Carys Davies escribe sobre viajes complejos, marcados por la incertidumbre, y de un deseo tan difícil de ignorar como de cumplir. En sus novelas anteriores —Oeste (2019) y The Mission House (2020)— los protagonistas salen y encuentran otra vida, mientras alguien los espera y también ve cómo su existencia se transforma. Llegan a una suerte de borde, no son aventuras ni búsquedas exóticas, sino la más básica sobrevivencia. En Despejado, su tercera y aplaudida novela, se trata de un trío de personajes, en un paisaje escocés azotado por hechos históricos del 1843, año en que un tercio de los clérigos de la iglesia de Escocia se rebeló ante una nueva norma que permitía a los terratenientes decidir quién podía ejercer en sus dominios. Por ese entonces, los latifundistas también podían desalojar a los habitantes más pobres de los territorios para que no interfirieran en sus nuevos planes agrícolas y ganaderos. Tras despejar el más productivo sur, avanzaron hasta las desoladas islas del norte. Miles de familias fueron expulsadas de sus casas y forzadas a vivir en terrenos más miserables, o como mano de obra en las ciudades revolucionadas por la maquinaria industrial.

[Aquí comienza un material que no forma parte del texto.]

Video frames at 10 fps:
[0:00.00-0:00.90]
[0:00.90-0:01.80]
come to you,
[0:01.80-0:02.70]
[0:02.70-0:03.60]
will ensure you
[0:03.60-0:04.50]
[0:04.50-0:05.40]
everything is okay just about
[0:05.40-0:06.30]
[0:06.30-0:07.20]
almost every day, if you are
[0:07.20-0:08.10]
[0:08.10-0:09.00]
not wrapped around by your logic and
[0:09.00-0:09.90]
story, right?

Despejado se encarga de recoger los restos de las devastaciones de la historia en unas vidas precarias, desde la fuerza de su lenguaje. Recoge las palabras del idioma a punto de perderse de ese viejo habitante, el nórico que se hablaba en las Orcadas y en Shetland, hoy desaparecido. La sutileza de esa lengua, con sus muchas palabras para describir vientos, tormentas, musgos y pájaros, se suma a los latidos más fuertes que encarnan la humanidad a pesar de los mandatos del dinero y de la fe.

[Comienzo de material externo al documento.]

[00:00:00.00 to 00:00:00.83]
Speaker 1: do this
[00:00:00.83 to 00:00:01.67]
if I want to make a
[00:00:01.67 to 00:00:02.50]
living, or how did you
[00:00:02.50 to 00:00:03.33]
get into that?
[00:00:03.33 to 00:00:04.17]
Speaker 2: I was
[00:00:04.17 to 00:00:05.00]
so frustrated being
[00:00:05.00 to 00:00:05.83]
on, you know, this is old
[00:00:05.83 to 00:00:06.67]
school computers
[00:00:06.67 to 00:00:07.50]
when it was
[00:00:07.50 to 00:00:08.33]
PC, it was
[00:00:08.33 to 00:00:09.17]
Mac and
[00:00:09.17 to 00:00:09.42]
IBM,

Ese es el trasfondo de sufrimiento del libro y así lo imagina la protagonista: “En su mente se formó una imagen de esta gran evacuación; una larga, gris, interminable procesión de pequeñas figuras que serpenteaban como un río a través del país. Las veía alejarse con callada resignación, guiando a los animales y a los niños, acarreando sus aperos y sus muebles y bultos de distinto tamaño, y cuando por fin desaparecían, veía las casuchas que habían dejado atrás, ahora hogares sin techo en los que entraba la lluvia y el viento y los fantasmas de los muertos, mientras las ovejas olisqueaban entre las piedras pastando en silencio”.

Con ese ánimo, entre las brumas y los vientos, un clérigo recién casado que no logra llegar a fin de mes se encuentra con un habitante de una recóndita isla de las Orcadas. Ese encuentro, tan accidentado como esencial, muestra lo que hay de humanidad simple y salvaje bajo el supuesto pago de la civilización. Basta una mirada del otro para que esa humanidad escondida florezca, la ternura supere al miedo y el lenguaje a la incomprensión. Y basta un recorrido por el páramo para entender cómo la naturaleza nos da forma y pertenecemos a su fuerza.

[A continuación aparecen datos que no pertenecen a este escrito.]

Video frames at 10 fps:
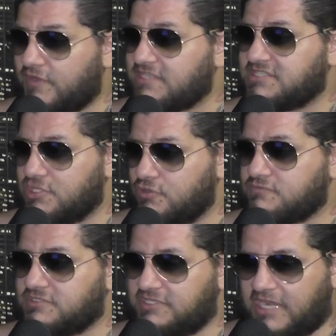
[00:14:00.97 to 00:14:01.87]
in the
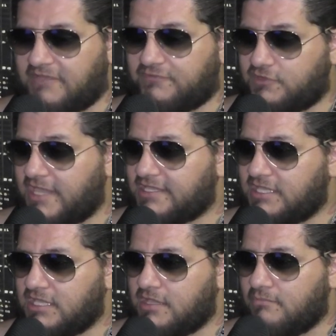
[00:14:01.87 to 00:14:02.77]
UFC that I feel like
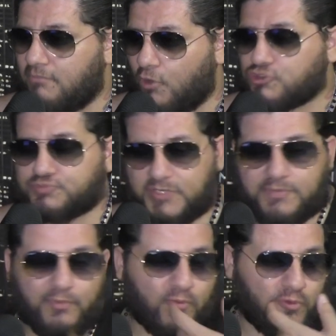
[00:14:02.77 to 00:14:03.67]
most
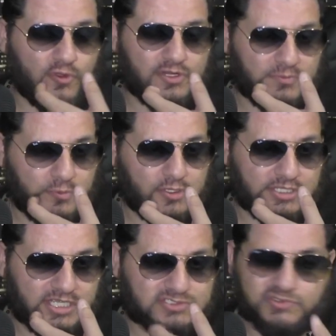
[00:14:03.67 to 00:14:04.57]
people would
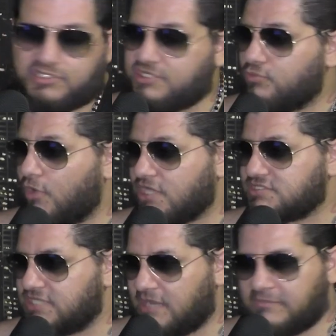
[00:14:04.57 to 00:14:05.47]
tune in to watch.
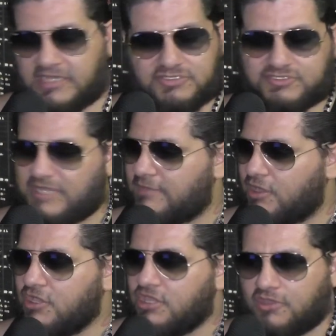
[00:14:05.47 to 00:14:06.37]
And I'm not just talking about
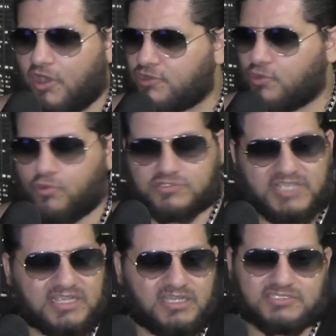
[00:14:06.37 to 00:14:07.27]
the hardcores
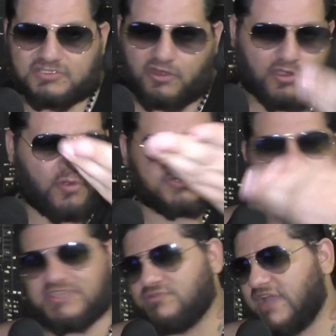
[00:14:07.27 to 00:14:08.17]
like us or the hardcores
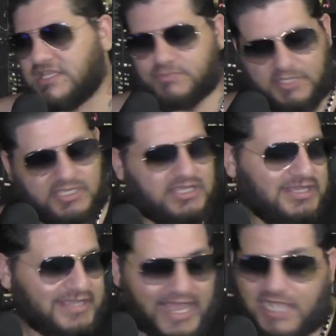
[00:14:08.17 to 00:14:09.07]
like you guys, but
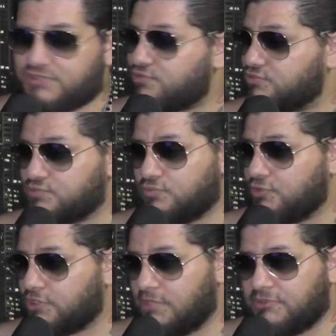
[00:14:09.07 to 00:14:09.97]
casuals
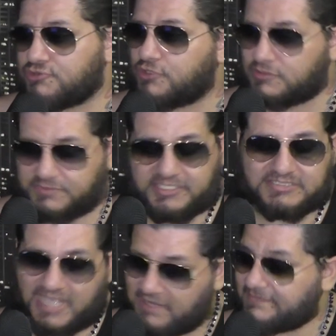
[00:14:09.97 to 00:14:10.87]
would come in droves because
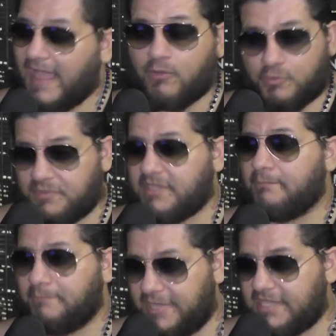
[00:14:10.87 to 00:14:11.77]
that would be a
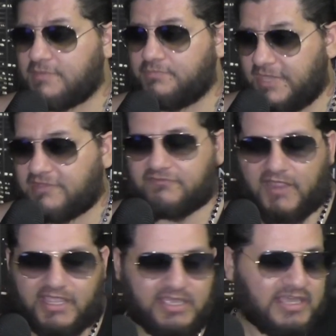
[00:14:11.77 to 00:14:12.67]
big
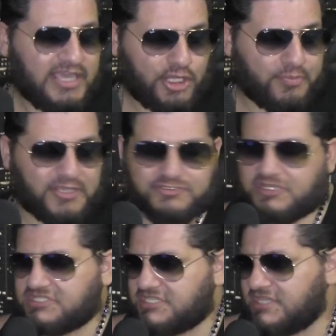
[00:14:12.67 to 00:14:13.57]
fight. It'll be interesting
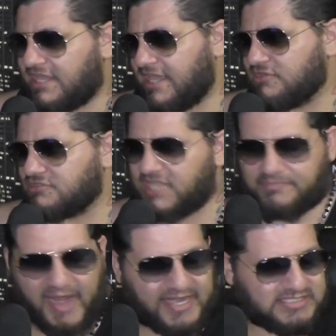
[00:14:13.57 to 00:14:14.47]
to see. Again, looks like
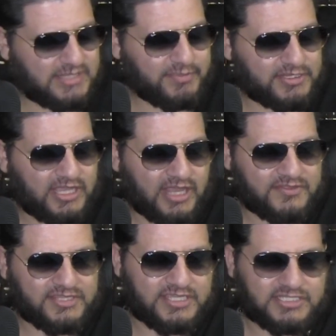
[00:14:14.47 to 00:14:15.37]
Paddy's up on
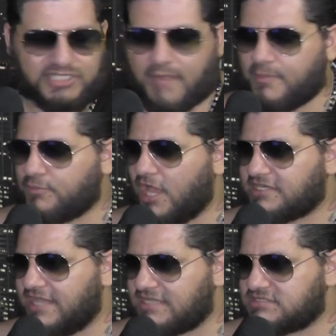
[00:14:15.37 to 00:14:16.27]
the chopping block
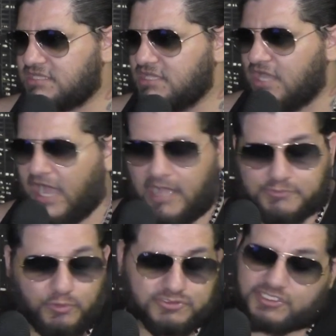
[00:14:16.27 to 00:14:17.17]
next. So
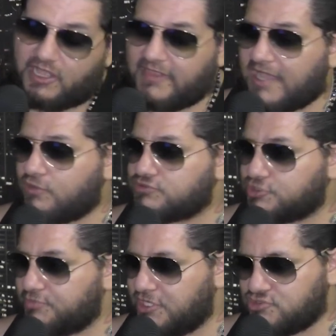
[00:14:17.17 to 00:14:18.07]
we'll see how that goes. It'll
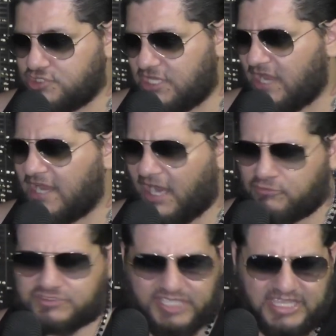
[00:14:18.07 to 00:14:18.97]
be interesting. I
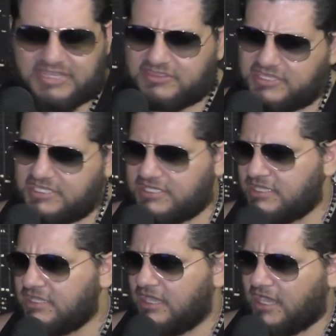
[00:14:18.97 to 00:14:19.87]
was digging the
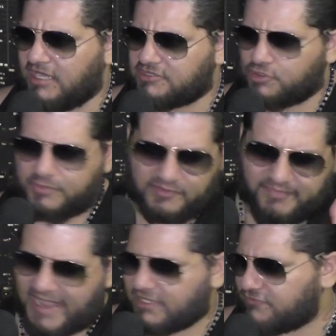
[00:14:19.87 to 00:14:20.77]
little bit of
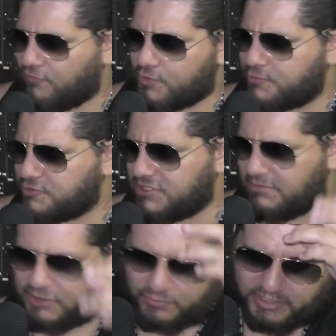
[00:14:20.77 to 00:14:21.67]
back and forth between them
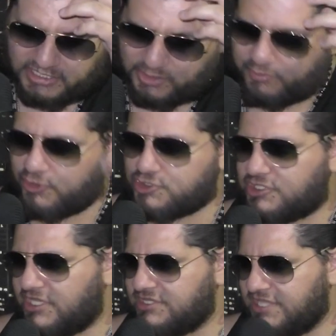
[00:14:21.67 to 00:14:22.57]
in the ring, the push
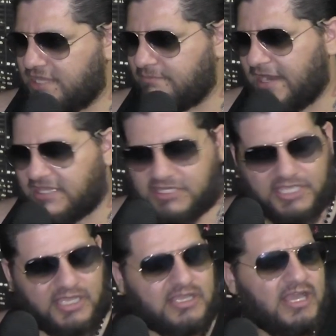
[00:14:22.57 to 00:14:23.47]
in the end by
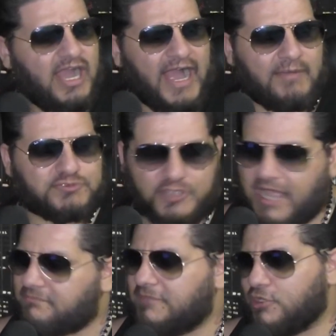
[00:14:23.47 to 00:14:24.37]
Ilia.
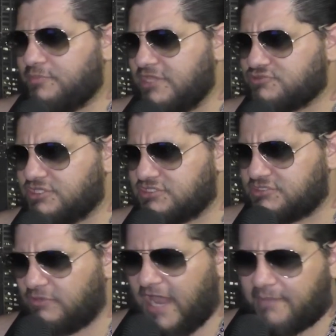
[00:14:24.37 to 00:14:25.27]
It'll be interesting to see
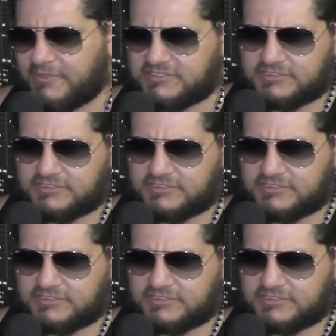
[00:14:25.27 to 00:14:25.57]
what happens.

Despejado se encarga de recoger los restos de las devastaciones de la historia en unas vidas precarias, desde la fuerza de su lenguaje. Recoge las palabras del idioma a punto de perderse de ese viejo habitante, el nórico que se hablaba en las Orcadas y en Shetland, hoy desaparecido. La sutileza de esa lengua, con sus muchas palabras para describir vientos, tormentas, musgos y pájaros, se suma a los latidos más fuertes que encarnan la humanidad a pesar de los mandatos del dinero y de la fe. Un final hermoso, inolvidable, sella la simple hondura de esta novela finamente narrada, profundamente investigada, que parece pegarse al lector como las flores o las piedras que se recogen en un paseo por el campo.

 


Despejado, Carys Davies, traducción de Gabriel Insausti, Libros del Asteroide, 2025, 200 páginas, $23.200.